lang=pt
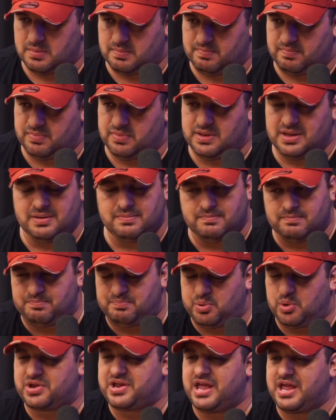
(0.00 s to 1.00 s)
Voltou.
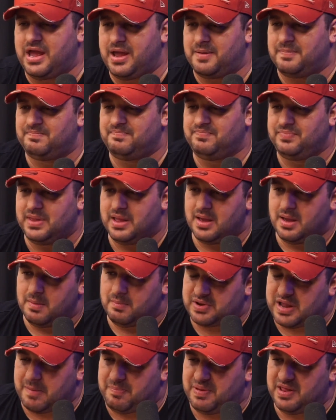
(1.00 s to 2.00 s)
Por quê?
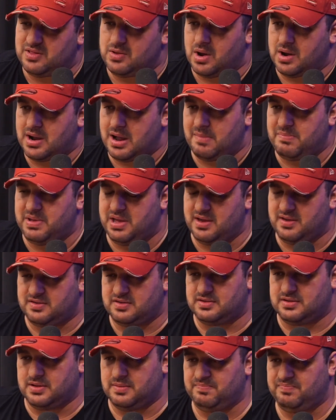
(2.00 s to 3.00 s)
Porque prendeu a
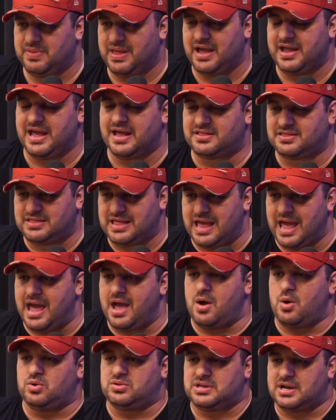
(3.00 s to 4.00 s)
cabeça. Aí até
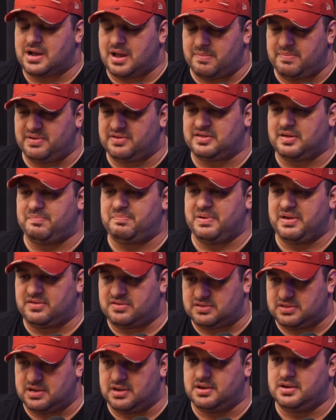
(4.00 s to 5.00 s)
outra cabeça
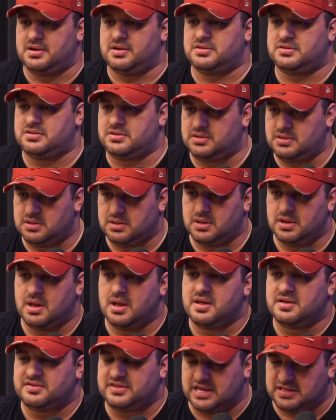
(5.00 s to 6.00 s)
pensante.
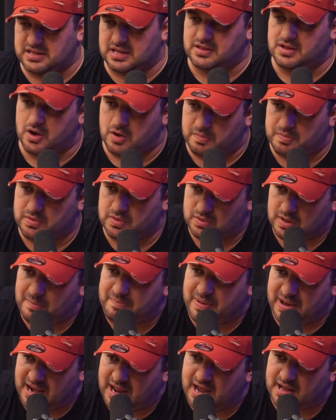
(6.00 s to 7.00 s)
Você Sim. entendeu, Bruno, a
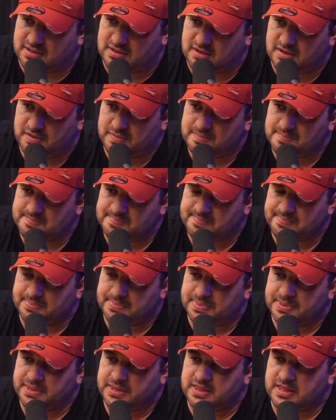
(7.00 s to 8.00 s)
parada?
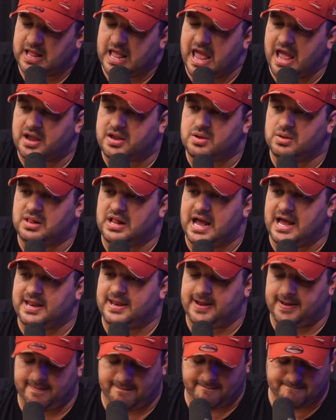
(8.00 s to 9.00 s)
É aquilo lá, né?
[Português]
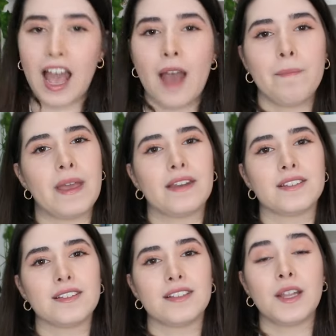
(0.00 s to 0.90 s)

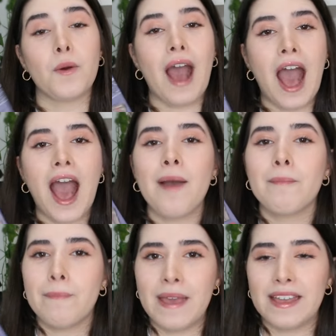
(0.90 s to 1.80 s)
apenas, entendeu?
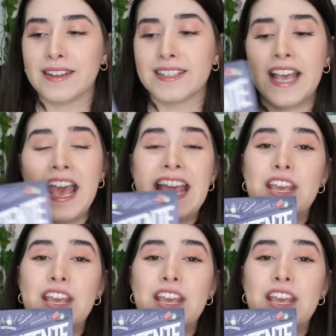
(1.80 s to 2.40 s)
Apenas.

◆ **Work to be completed**: What is needed is an exact copy of all the data, with no images in it.

◆ **Expected output**:
lang=pt
(0.00 s to 1.00 s)
Voltou.
(1.00 s to 2.00 s)
Por quê?
(2.00 s to 3.00 s)
Porque prendeu a
(3.00 s to 4.00 s)
cabeça. Aí até
(4.00 s to 5.00 s)
outra cabeça
(5.00 s to 6.00 s)
pensante.
(6.00 s to 7.00 s)
Você Sim. entendeu, Bruno, a
(7.00 s to 8.00 s)
parada?
(8.00 s to 9.00 s)
É aquilo lá, né?
[Português]
(0.00 s to 0.90 s)

(0.90 s to 1.80 s)
apenas, entendeu?
(1.80 s to 2.40 s)
Apenas.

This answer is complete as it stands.